At the beginning of 2020, who would have imagined that the year’s most-sought products would include masks and sanitizers or that terms like flattening the curve, PPE, CARES and super-spreader would become part of our daily conversations? At this point, most of us would admit to being more than a little tired of all things COVID-19. But now we can add another keyword to our lexicon: vaccination. And as much as I would like to move on to something new, this vaccination chapter is the most important one yet.
What will we tell our grandchildren (and, for some of us, our children as they emerge from the basement and head precariously back to school) about what we did during these critical days?
Getting COVID-19 vaccinations right isn’t just an opportunity; it’s an imperative. At the heart of this challenge in the U.S. are underfunded public health departments, which do mostly underappreciated work. For generations they have vaccinated Americans against the toughest of diseases: polio, measles, smallpox, hepatitis, meningitis, flu and, hopefully soon, COVID-19.
Unlike most of the others, the vaccine for COVID-19 will be administered during a time of epic political, economic and social tumult. We have lived through so much this year. We can ill afford to mismanage or inequitably distribute live-saving doses of a vaccine that promises not just to prevent a disease but also to return some sense of stability and normalcy to the world.
And yet, the task before us hasn’t been done in recent history: vaccinating an already weary population in the right places, at the right time and, for certain vaccines, doing it twice in 21 days. That speaks only to the social challenge and says nothing of the technical hurdles of maintaining super-strict cold storage via a highly secure supply chain. Beyond that, we must convince 70%+ of the population to be vaccinated so that we may have a sufficient level of immunity.
Outside the U.S., many countries have joined COVAX – the vaccines pillar of the ACT-Accelerator convened by CEPI, GAVI and WHO. COVAX is working to accelerate the search for an effective vaccine for all countries and to guarantee fair, equitable access for every country in the world.

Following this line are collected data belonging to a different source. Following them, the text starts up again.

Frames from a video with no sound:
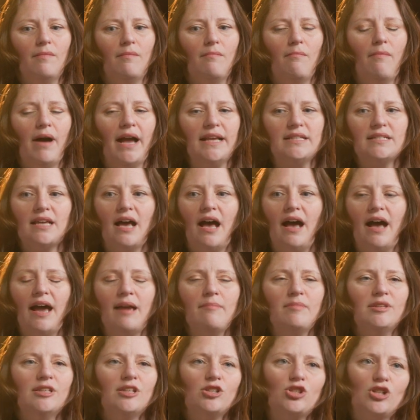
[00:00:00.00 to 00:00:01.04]
my
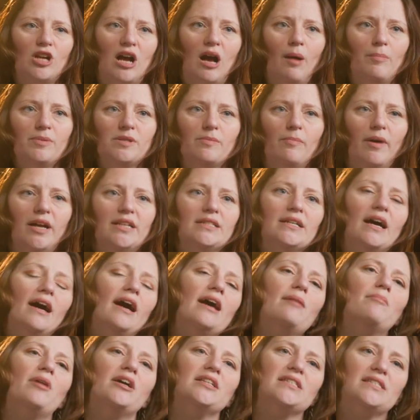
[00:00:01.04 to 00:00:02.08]
time in the shops, my
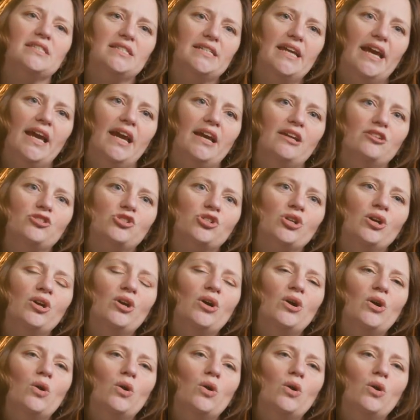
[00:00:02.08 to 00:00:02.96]
time on stage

Here in the U.S., we are relying largely on our states. As with COVID-19 testing and tracing, I know that each jurisdiction will approach this challenge a little differently. Whatever path a state (or city, county or university) chooses, I encourage leaders to focus on four must-dos:
1. Put together a detailed supply chain model to forecast supply and demand. Make sure it is sophisticated enough to handle all the distribution and visibility needs of your state or community.
2. Develop unambiguous distribution guidelines and procedures so that the phased rollout will be equitable, orderly and easily understood by everyone – from those administering the vaccine to those receiving it and from local leaders to the media.

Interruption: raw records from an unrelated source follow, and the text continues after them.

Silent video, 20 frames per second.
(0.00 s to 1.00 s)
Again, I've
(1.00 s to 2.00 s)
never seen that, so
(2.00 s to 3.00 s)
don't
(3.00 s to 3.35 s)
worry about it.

3. At all times, communicate openly and transparently with all citizens. Design a community engagement plan down to the zip-code level. Be forthcoming about who is eligible to receive the vaccine, when and how they can do so, and how the vaccination plan is going. People will give us space and grace to make a mistake, but only when we are straightforward with them.
4. For U.S. states: Aggressively use CARES Act monies to fashion and disseminate the plan. You can have a best-in-class immunization distribution and tracking system, but if you do not have a healthy supply chain model and communications approach, you are missing the foundation of how this will succeed.

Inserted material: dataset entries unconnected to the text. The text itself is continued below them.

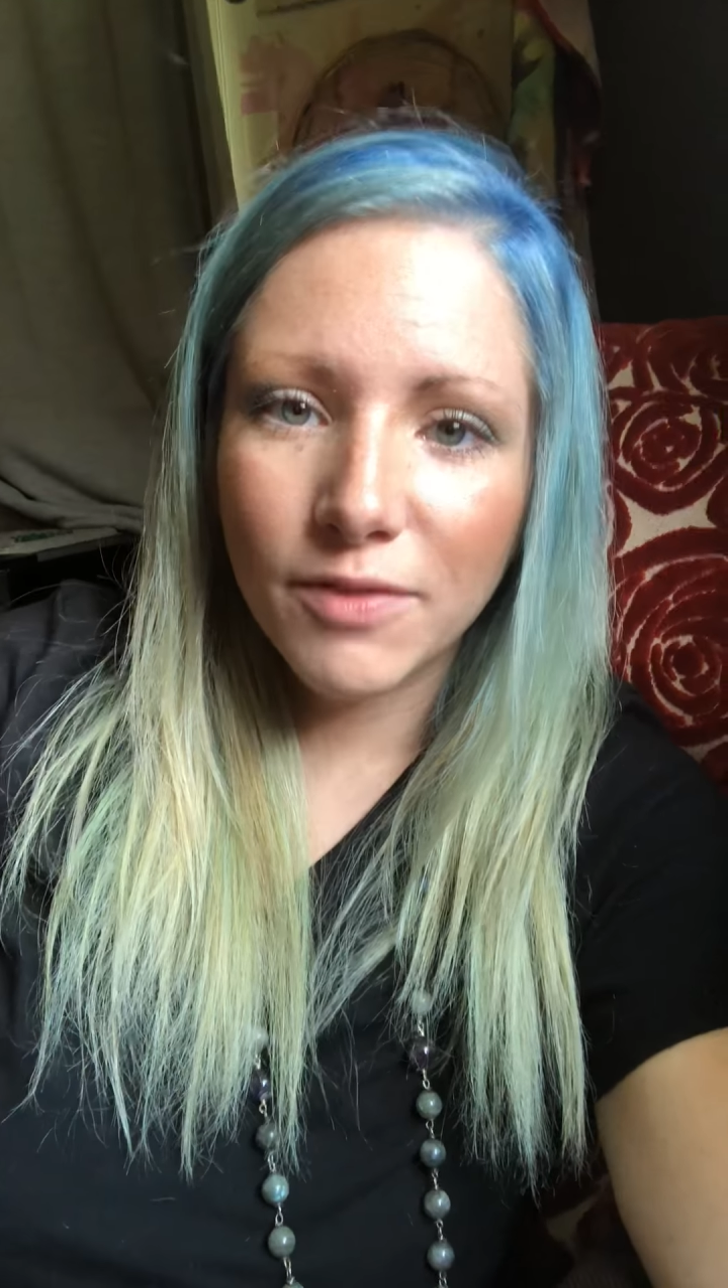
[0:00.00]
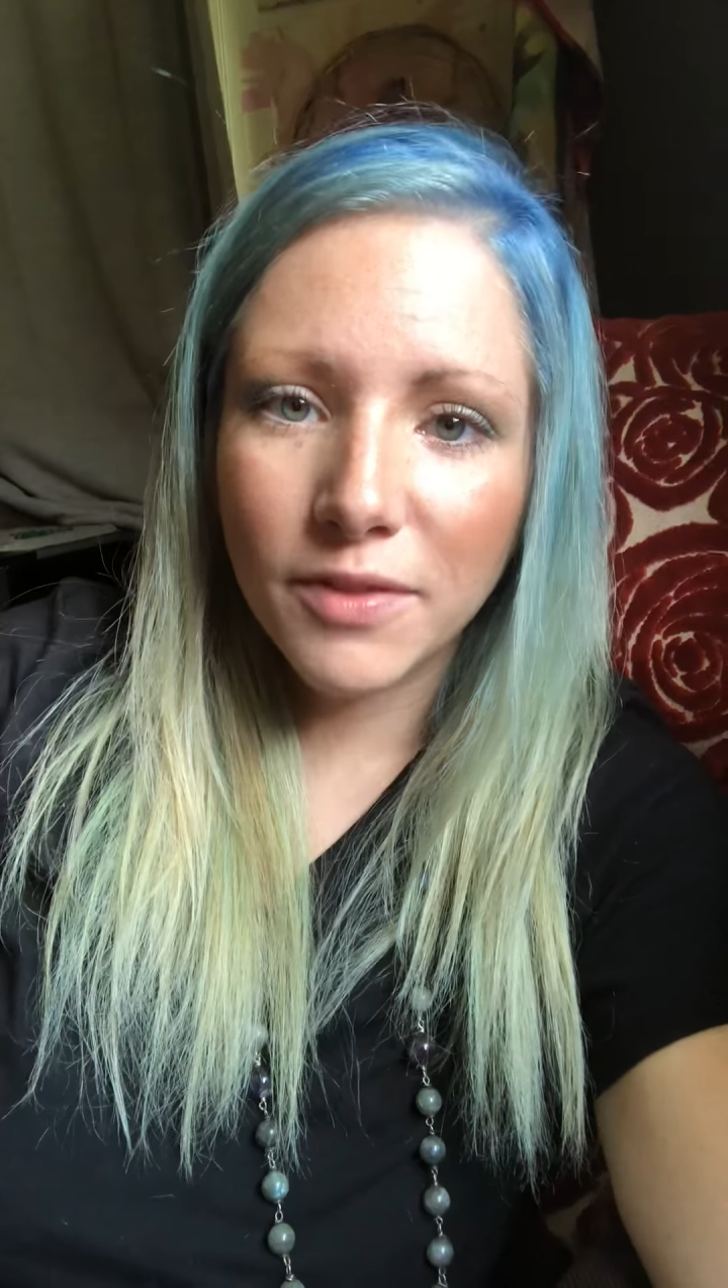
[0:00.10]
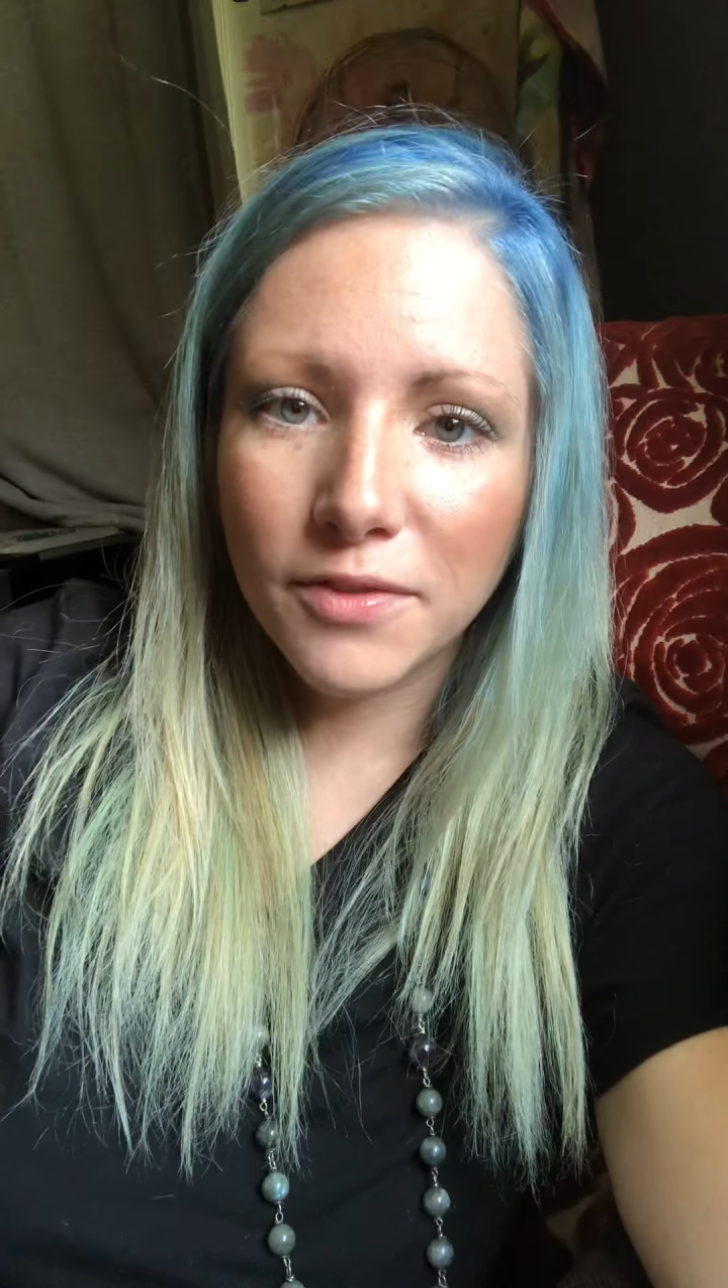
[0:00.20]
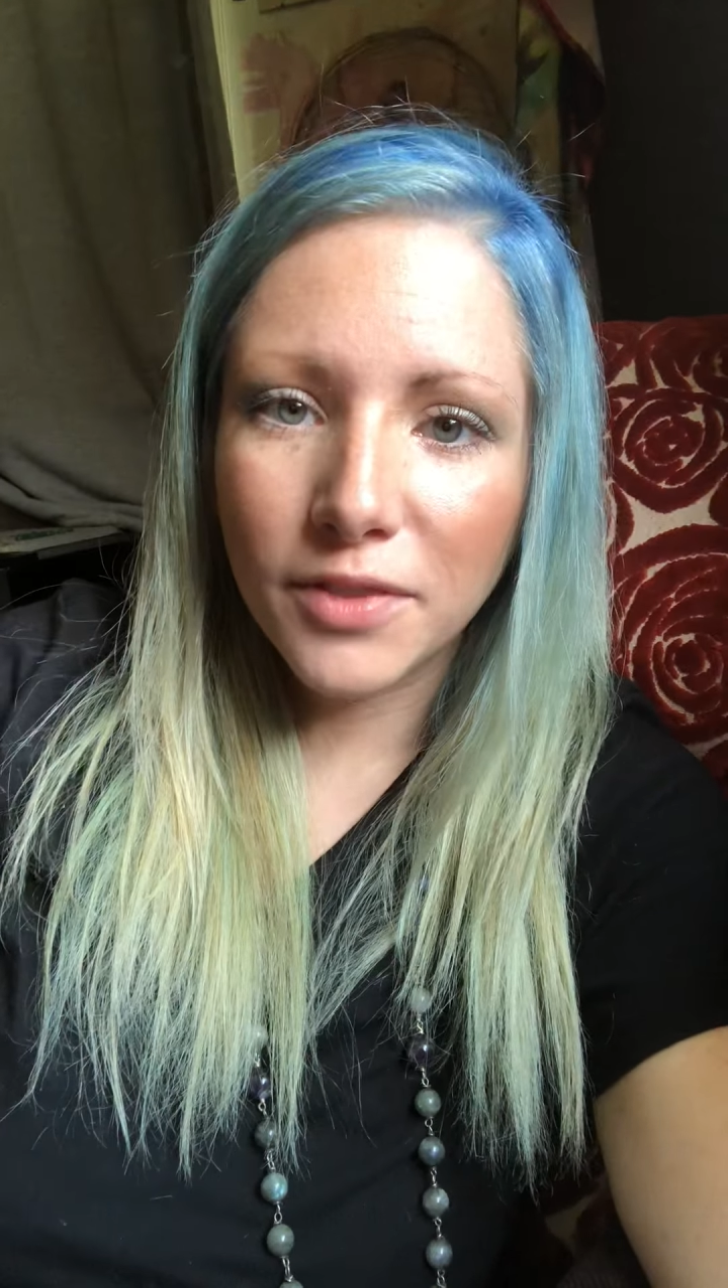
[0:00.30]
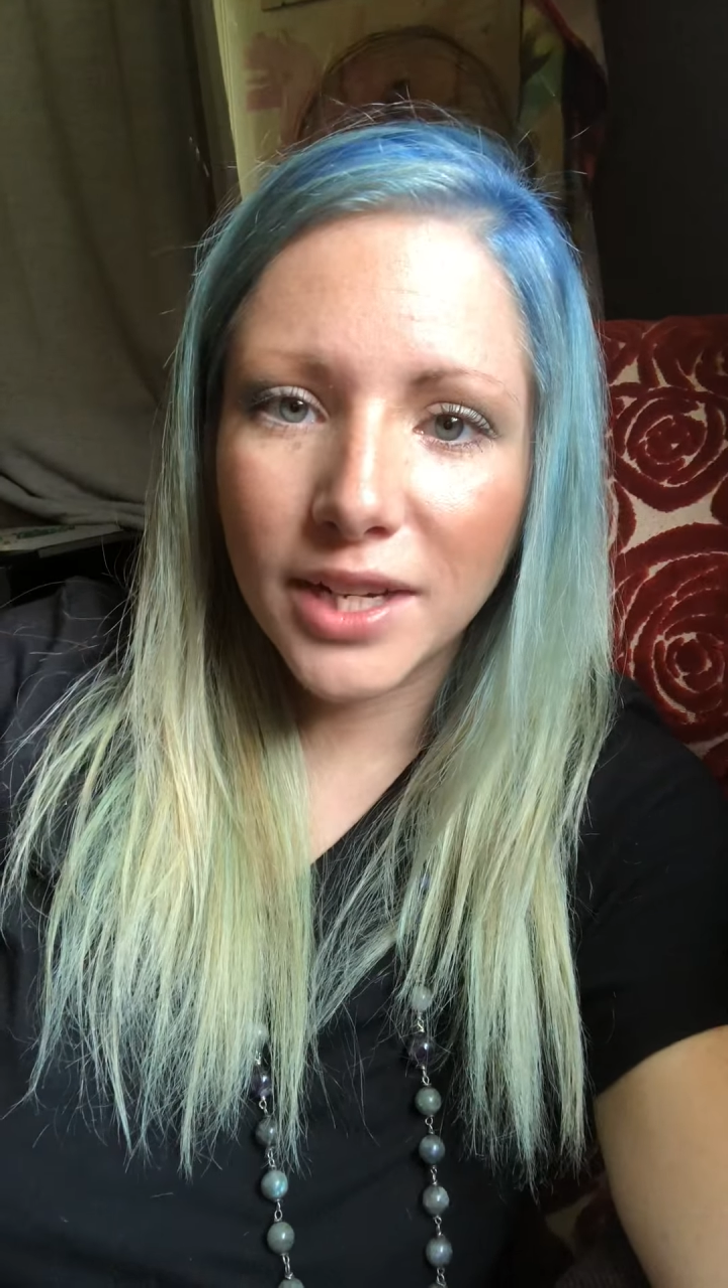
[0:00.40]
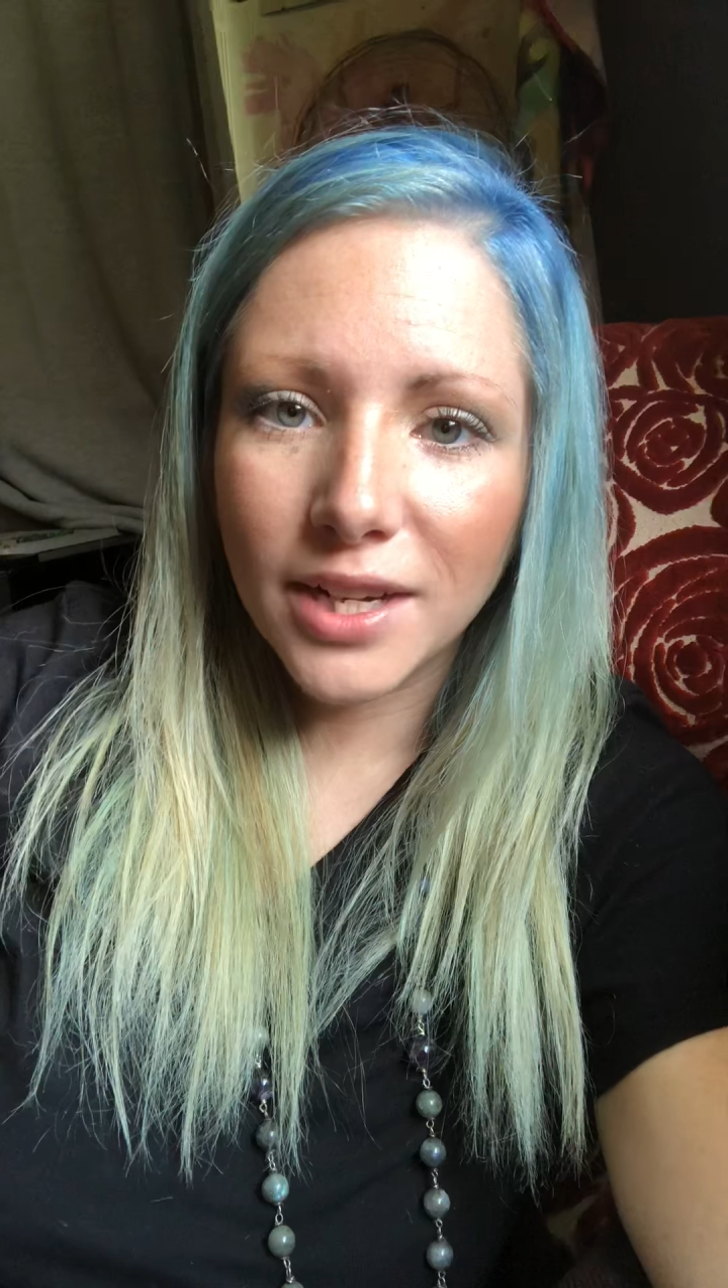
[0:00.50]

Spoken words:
feel free to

Making all of that happen requires an orchestration of expertise and technologies spanning public health, public sector, life sciences, supply chain and marketing and communications. To say we are in unchartered territory is cliché. But that makes it no less true.
I want my kids to hang out with their friends. I want to get on a plane and go somewhere for fun. Heck, I want to go to a Red Sox game next year in the hopes that the team will be better than they were this season. To get to that point, we must get vaccination right. Our path forward must be crisp and precise, measured and data-driven, communicated and explained to everyone. Let’s do it – together.